Оба наклонились — в частности, еще и потому, что за компанию тоже наполнили аптекарскую чашечку и пришла пора осторожно перелить дангизскую водку в сухие губы раненого. Збрхл медленно наклонил сосуд. Получилось. Йежин проглотил, не закашлявшись. Он почти улыбался.
— Прекрасная, — пробормотал он. — В голове сразу… закружилось. Но скажу совершенно трезво. Если бы кто-нибудь из вас… мог и захотел… Я знаю, девица Ленда мо… моложе, груди у нее прелестные… совсем такие, как у той, на картине… — У упирающейся на облицовку камелька девушки дрожь прекратилась мгновенно, как рукой сняло, хотя она даже не оглянулась. — Зато Петунка… так сладко… Я столько раз стыда набирался, но сладости… еще больше. Поэтому, если б… и она захотела… Я не говорю о женитьбе. И даже не… чтобы постоянно… Она женщина бесхитростная. Бедная. С ребенком сторонним… взрослым. Но несколько недель. Или хотя бы дней. Пока она… выплачется. Возьмет себя в руки.
— Йежин… — У ротмистра сорвался голос. Он отхлебнул прямо из бутыли. — Дерьмо и вонь, парень…

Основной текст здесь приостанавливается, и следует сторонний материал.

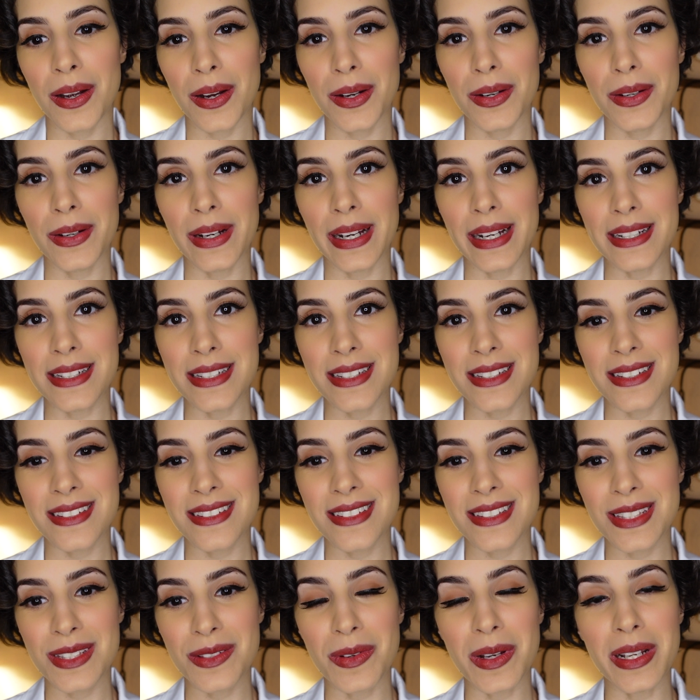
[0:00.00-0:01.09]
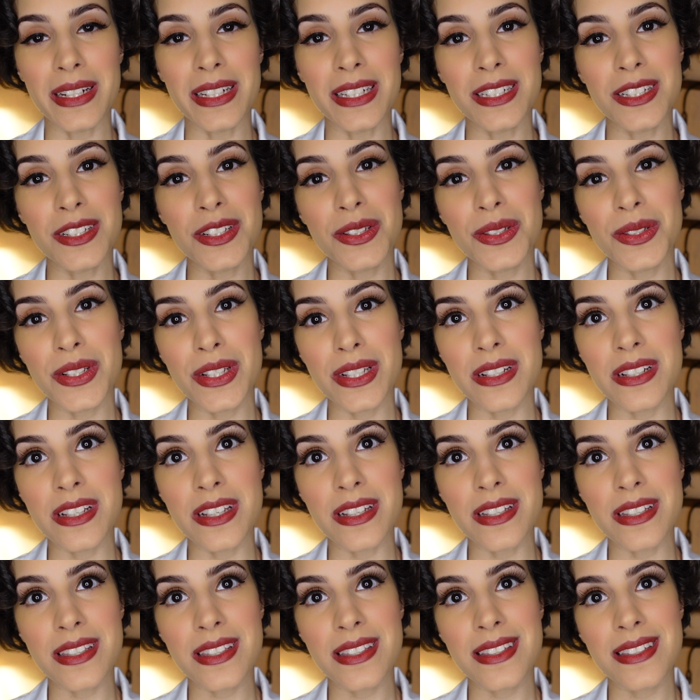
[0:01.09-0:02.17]
Alright, so I need you to
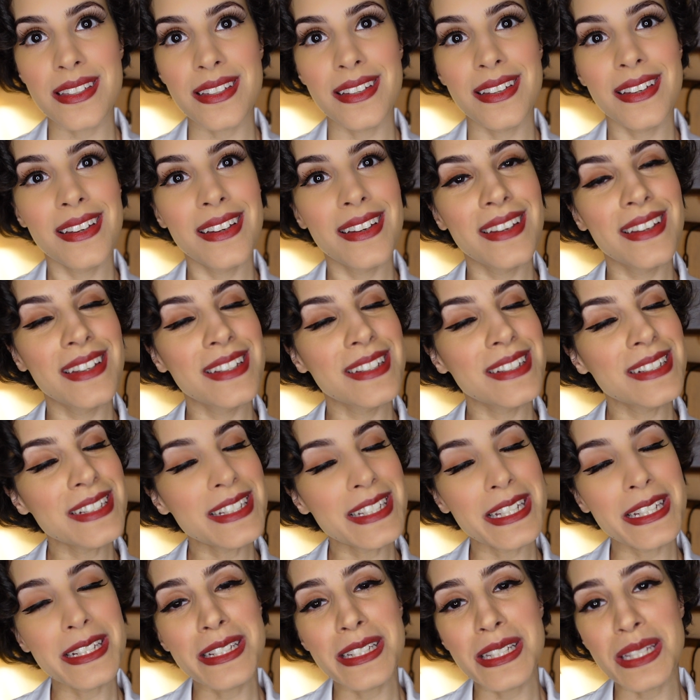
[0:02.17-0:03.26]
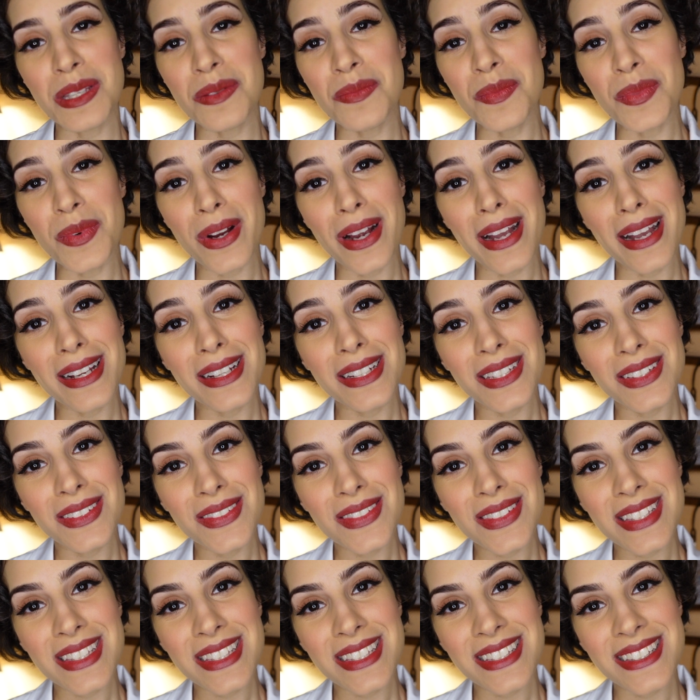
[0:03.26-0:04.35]
just take deep
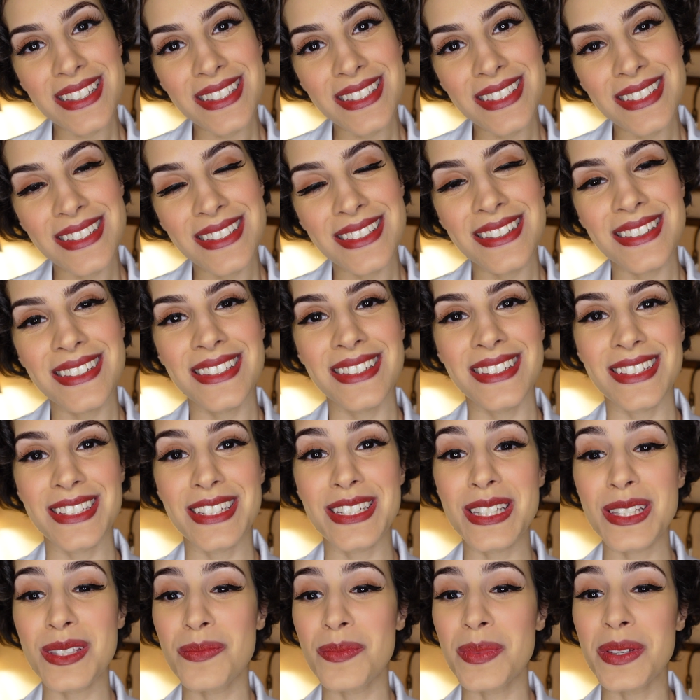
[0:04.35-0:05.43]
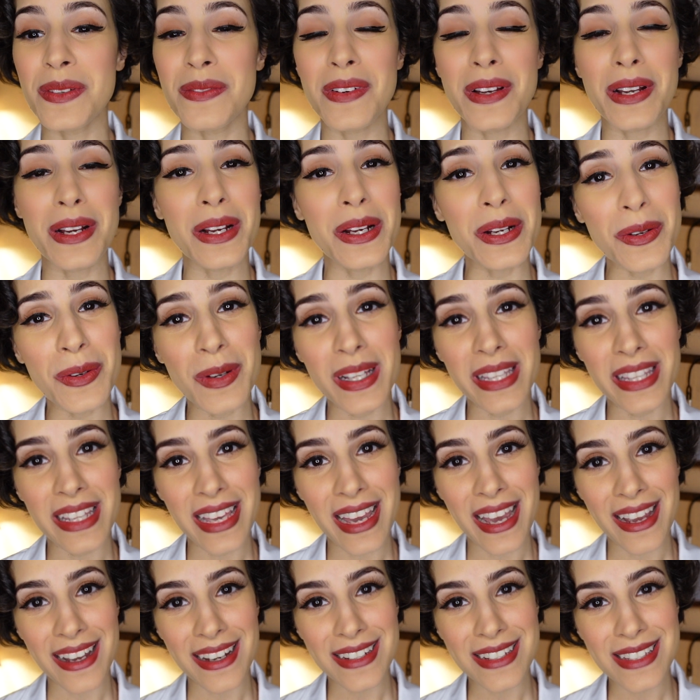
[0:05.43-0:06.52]
breaths. Just be very
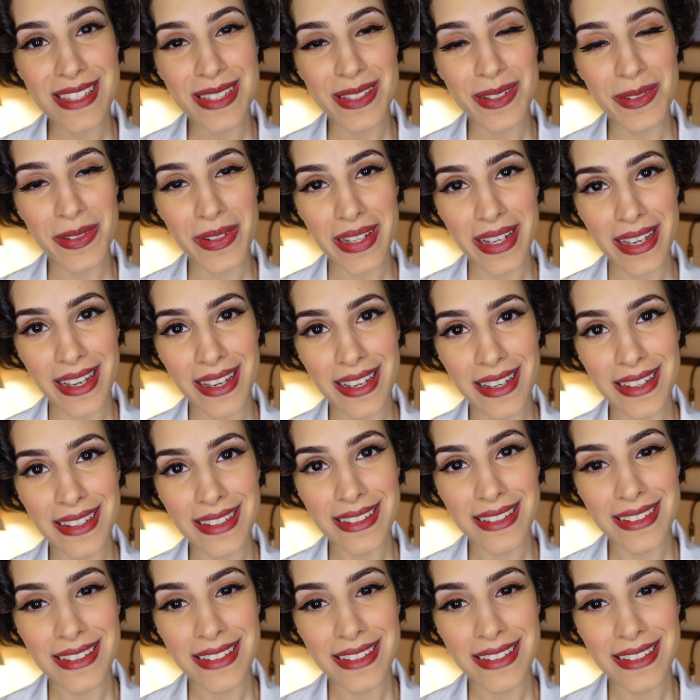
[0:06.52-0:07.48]
relaxed, okay?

— Я знаю… что прошу слишком многого. Но мэтр Дебрен… человек порядочный. Это у него в глазах. И он почти медик. А медик… чтобы спасти жизнь — геморрои лечит, в язвах и прочих мерзостях… копается. Так он мог бы Петунку… В ней нет ничего злого… ну, может, временами язык. — Он замолчал. Немного передохнул. — Я никогда не говорил… Никому, даже ей… Но я остался здесь, потому что в конюшне… Она сразу же убрала, но… когда я заехал… то в конюшне… петля. И ведро дном кверху. А сундуки упакованы, мальчики переодеты, умыты… На столе письмо. Я тогда сам читать не… умел. Но… не совсем-то я дурак. Ни разу ей не сказал… Но знаю. И я ее тоже не любил, когда оставался. Тогда жаль было, вот и все. Мать ее выехала, брат, Петунка тут одна… Если б я не остался, то она на это ведерко… Я ее не любил, слово даю. Из жалости только… А потом… Это проклятие, Дебрен. Дурак я, простофиля, но понял сам. Из истории их рода… вывод сделал. Теща… знаете, какие они бывают. Зять завсегда им недостойным… видится. Одно по одному: Йежин, ты для моей дочурочки… никак уж не годишься… Мой-то меня на руках, моя мама… с рыцарем… Они нас тут всегда намертво… любили, парни-то наши. И не какие-нибудь… Большие люди. Богатые. Купцы. Один советник. Знатные господа. Но, по правде, как только скверную славу этого места… узнают, так каждый только проездом… Прапрадед Петунки, так тот даже… прям с седла не слезая, пиво… заказывал, чтобы не… оставаться на обед. И на том седле… успел. Проклятие, голову дам на отсечение!